Des responsables militaires occidentaux et arabes se réuniront mercredi dans la capitale saoudienne pour faire le point sur la lutte contre les jihadistes du groupe Etat islamique (EI), a-t-on appris mardi de sources diplomatiques.

« Ce sera une évaluation générale de la situation actuelle et de ce qui doit être fait » dans la prochaine étape, a-t-elle ajouté.

Selon un autre diplomate, la réunion de Ryad donnera lieu à un « échange d’informations » et à plus de coordination et non pas à des prises de décisions.

La tenue de cette réunion intervient au moment où l’EI, qui sévit en Syrie et en Irak, a multiplié ses atrocités en annonçant cette semaine la décapitation en Libye de 21 ressortissants égyptiens de confession chrétienne.

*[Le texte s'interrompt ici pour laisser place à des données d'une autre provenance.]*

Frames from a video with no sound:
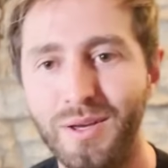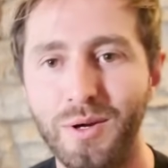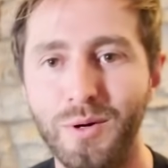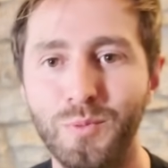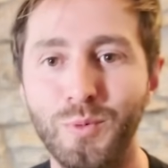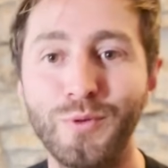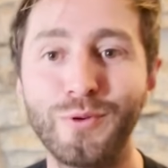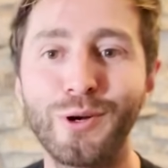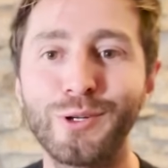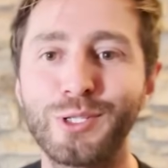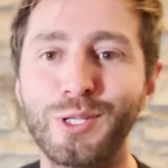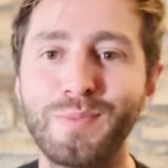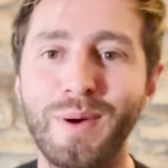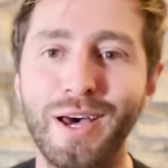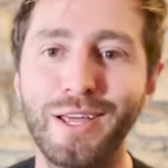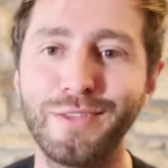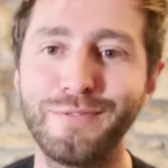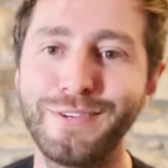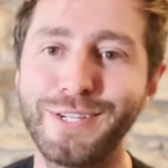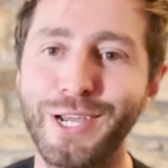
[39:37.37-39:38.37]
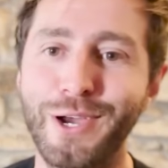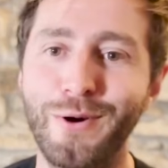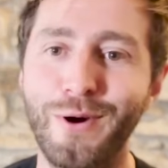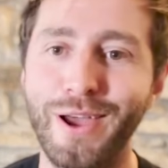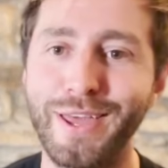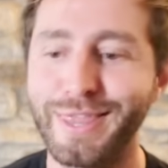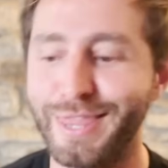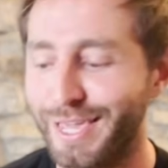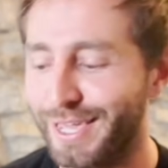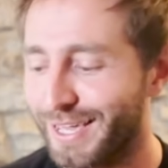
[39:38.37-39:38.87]
We've got to the part of the video I
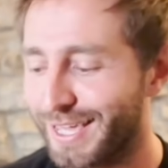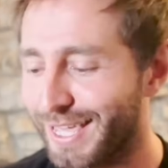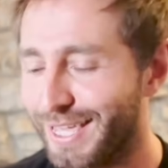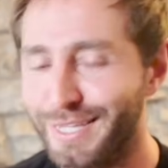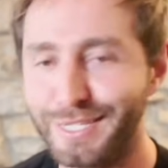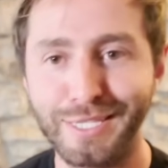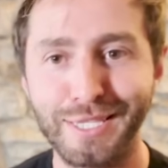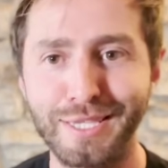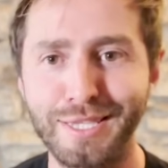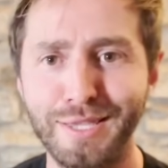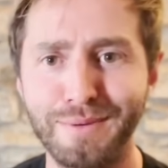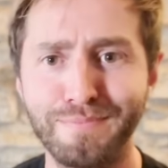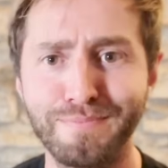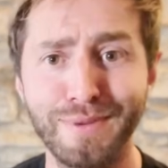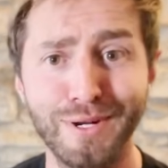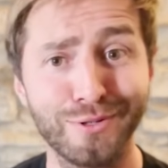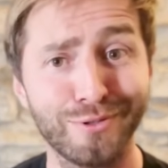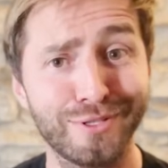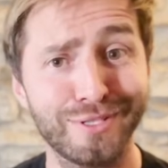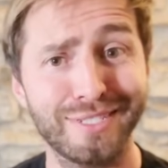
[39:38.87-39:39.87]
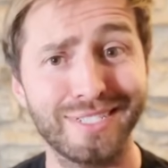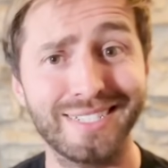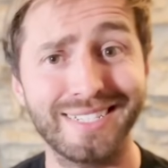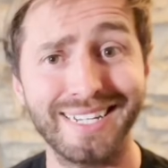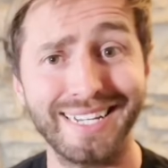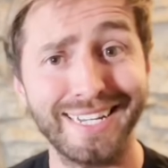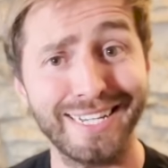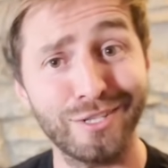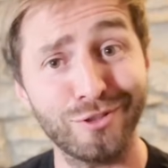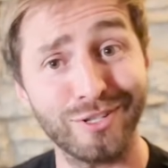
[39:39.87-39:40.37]
think is the most
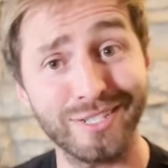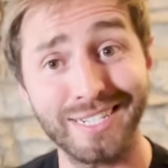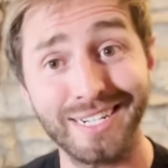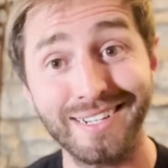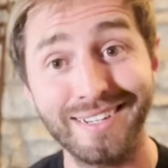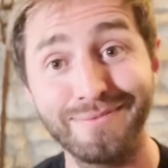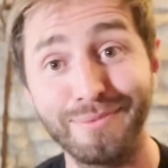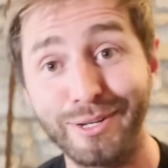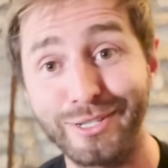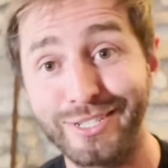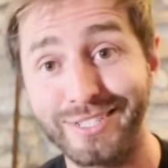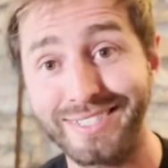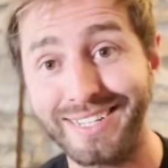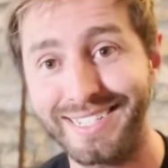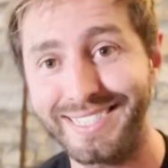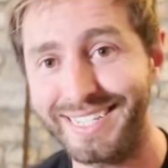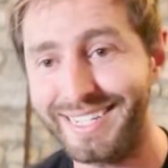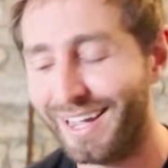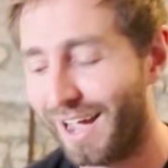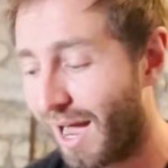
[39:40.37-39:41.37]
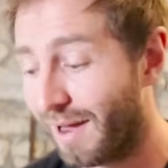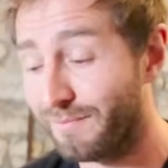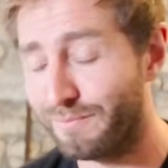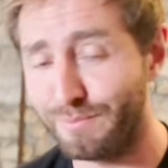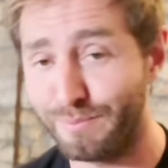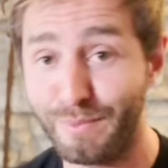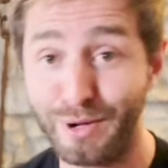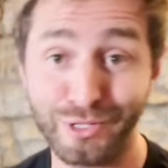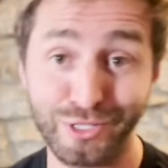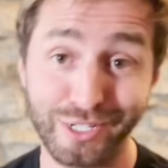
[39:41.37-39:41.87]
interesting, most exciting.
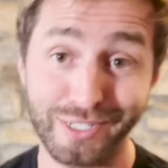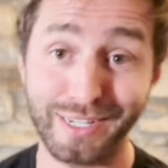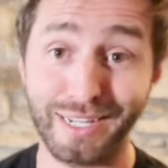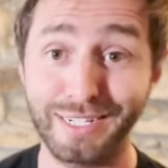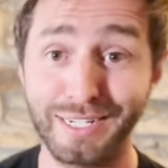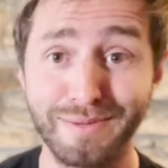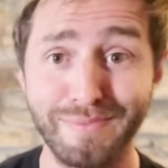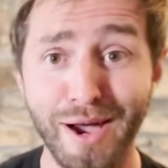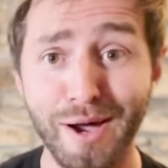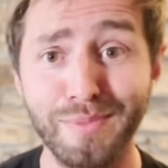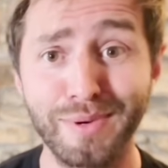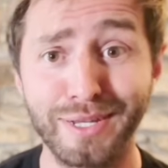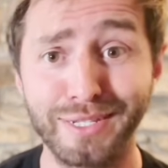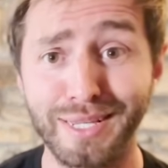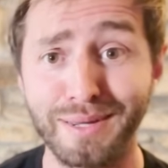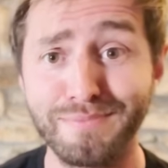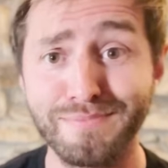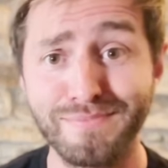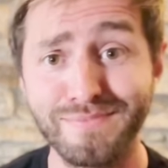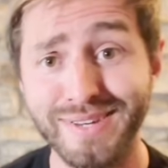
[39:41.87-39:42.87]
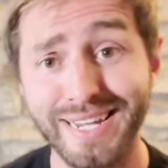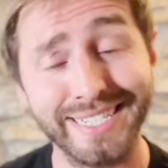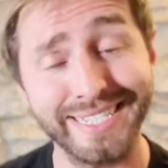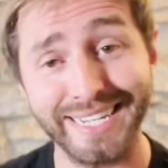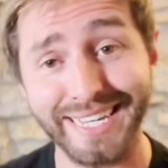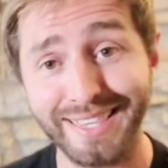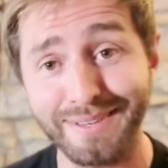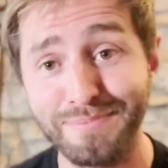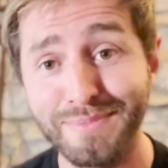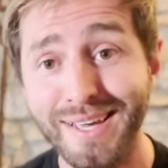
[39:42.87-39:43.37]
I'm most excited about because I'm
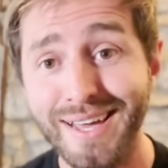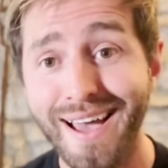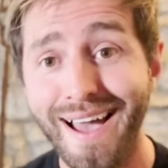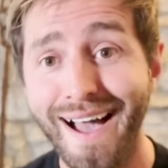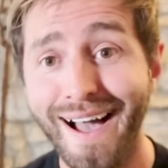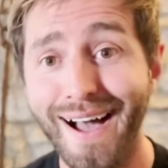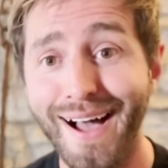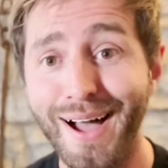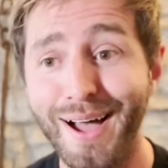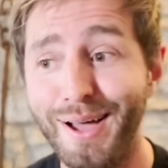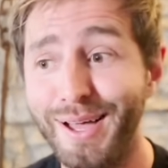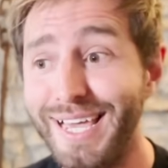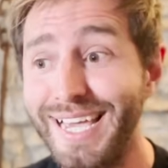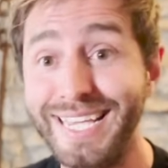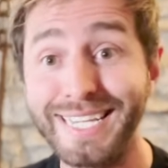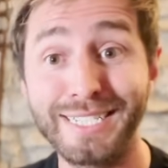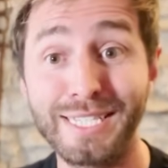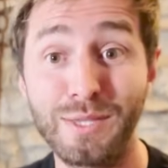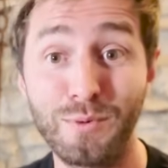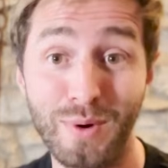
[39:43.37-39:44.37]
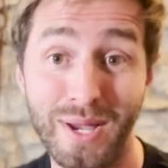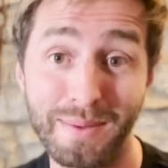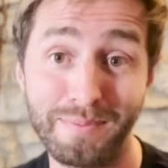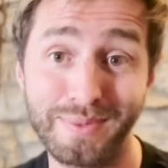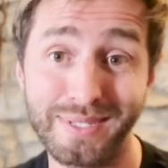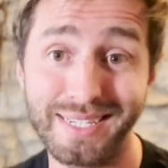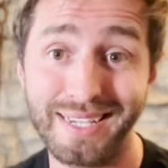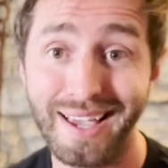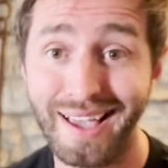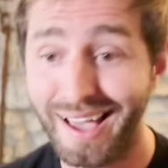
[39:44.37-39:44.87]
knitting them. It's the
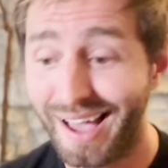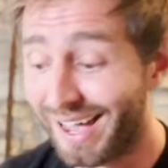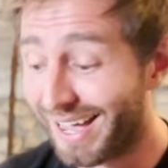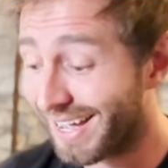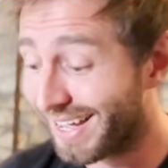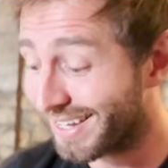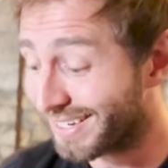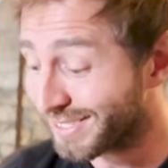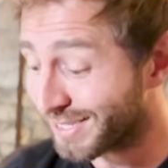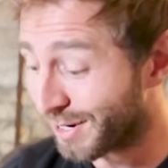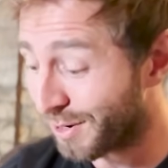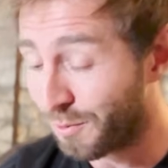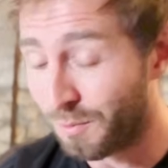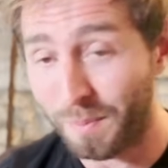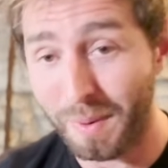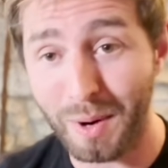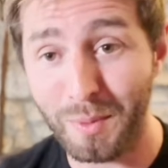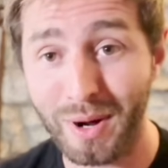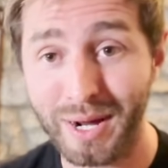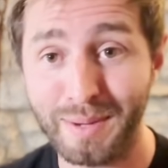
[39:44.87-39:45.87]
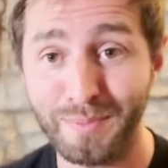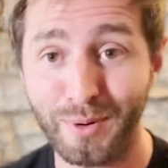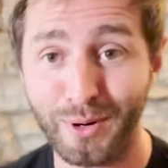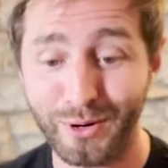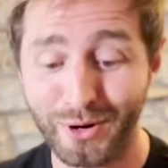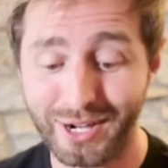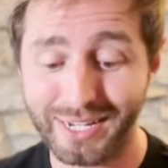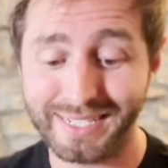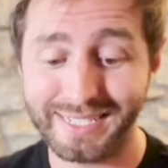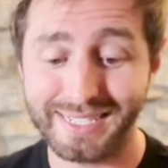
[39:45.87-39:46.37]
whips. So my work in
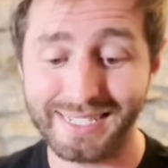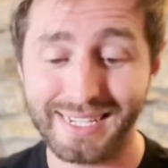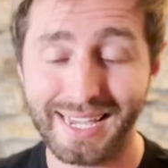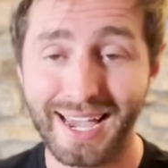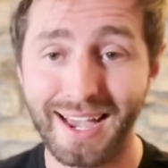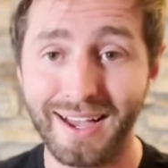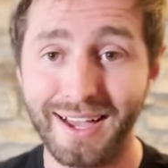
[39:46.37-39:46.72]
progress.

Les pays arabes membres de la coalition internationale anti-EI ont intensifié leurs frappes contre les jihadistes du groupe après l’exécution du pilote jordanien, brûlé vif, après l’avoir capturé fin décembre en Syrie.

Bahreïn a annoncé lundi le déploiement d’avions de combat en Jordanie, d’où les Emirats arabes unis ont repris le 10 février leurs raids contre les jihadistes pour prendre en cible, selon Abou Dhabi, des raffineries de pétrole contrôlées par l’EI. Ces raids avaient été suspendus après la capture du pilote jordanien.

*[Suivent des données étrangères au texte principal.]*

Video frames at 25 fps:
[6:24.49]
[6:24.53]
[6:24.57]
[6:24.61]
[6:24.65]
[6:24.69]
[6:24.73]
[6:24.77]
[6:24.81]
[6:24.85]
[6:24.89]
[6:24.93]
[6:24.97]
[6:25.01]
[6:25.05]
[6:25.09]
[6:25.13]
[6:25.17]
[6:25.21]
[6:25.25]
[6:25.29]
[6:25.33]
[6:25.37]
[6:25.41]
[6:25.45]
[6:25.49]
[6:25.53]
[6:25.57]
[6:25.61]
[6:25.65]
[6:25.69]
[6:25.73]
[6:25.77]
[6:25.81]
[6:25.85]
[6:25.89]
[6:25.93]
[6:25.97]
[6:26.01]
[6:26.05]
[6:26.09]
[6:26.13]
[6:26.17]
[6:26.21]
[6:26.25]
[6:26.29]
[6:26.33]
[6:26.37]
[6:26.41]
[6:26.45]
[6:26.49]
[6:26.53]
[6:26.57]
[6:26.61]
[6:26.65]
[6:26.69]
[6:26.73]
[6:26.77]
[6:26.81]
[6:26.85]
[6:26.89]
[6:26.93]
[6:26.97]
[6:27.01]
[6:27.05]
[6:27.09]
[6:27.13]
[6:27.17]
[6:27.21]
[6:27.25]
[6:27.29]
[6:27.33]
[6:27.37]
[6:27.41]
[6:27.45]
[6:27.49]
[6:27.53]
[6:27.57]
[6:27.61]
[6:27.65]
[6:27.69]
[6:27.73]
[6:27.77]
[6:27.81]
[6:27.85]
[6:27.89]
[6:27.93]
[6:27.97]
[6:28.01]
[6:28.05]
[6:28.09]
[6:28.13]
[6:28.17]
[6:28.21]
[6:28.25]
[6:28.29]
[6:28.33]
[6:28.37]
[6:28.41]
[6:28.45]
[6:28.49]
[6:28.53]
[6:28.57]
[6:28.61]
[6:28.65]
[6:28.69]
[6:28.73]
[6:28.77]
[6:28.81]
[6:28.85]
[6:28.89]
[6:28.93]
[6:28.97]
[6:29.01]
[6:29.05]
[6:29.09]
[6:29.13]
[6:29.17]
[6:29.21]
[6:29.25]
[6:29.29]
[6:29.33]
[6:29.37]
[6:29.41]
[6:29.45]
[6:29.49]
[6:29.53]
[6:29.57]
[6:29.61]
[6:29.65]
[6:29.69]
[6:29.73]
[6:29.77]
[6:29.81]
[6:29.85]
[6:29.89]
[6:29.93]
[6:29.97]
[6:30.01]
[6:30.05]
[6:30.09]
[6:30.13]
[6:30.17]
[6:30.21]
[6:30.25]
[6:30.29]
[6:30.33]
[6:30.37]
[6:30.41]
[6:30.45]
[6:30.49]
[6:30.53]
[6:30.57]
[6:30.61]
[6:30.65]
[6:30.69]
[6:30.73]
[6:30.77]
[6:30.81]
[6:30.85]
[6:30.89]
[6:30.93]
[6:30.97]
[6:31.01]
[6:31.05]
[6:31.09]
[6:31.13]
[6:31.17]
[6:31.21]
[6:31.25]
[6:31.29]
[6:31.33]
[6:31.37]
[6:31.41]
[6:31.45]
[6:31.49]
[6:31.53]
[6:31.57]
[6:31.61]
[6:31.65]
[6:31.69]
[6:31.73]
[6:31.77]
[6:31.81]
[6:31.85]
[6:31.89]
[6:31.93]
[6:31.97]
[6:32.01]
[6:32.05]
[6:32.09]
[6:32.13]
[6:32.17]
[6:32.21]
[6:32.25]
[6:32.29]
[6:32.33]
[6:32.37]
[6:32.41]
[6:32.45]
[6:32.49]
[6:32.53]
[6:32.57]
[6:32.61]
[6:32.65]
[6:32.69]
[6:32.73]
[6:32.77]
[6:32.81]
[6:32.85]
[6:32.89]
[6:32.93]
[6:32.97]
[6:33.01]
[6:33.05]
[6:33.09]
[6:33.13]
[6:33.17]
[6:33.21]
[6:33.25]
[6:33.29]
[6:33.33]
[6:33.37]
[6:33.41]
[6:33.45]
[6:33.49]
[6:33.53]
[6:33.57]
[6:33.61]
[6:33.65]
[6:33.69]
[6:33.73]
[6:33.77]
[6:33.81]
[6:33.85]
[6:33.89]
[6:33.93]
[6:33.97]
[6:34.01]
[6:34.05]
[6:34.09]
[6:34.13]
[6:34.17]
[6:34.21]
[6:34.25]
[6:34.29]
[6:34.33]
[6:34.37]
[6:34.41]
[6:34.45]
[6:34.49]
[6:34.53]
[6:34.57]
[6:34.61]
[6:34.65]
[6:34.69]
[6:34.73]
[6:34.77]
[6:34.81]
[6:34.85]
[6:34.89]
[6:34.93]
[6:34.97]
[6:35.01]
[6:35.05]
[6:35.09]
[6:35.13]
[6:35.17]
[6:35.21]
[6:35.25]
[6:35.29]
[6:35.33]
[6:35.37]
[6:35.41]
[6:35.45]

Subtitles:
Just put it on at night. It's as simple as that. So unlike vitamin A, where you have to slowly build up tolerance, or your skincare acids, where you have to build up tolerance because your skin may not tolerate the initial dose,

L’Arabie saoudite, chef de file des monarchies du Golfe, participe depuis septembre aux frappes de la coalition anti-EI en Syrie.

Le Pentagone a annoncé en janvier le prochain déploiement d’un millier de militaires américains en Arabie saoudite, en Jordanie et au Qatar, avec pour mission de former les rebelles de l’opposition syrienne modérée.

L’Australie, la Belgique, la Grande-Bretagne, le Canada, le Danemark, la France et les Pays-Bas figurent parmi les pays occidentaux qui ont participé, aux côtés des Etats-Unis, à des frappes contre l’EI en Irak.

Pour sa part, l’Allemagne a annoncé en décembre l’envoi d’une centaine de militaires dans le nord de l’Irak pour former des peshmargas, ou combattants kurdes, engagés dans la guerre contre l’EI.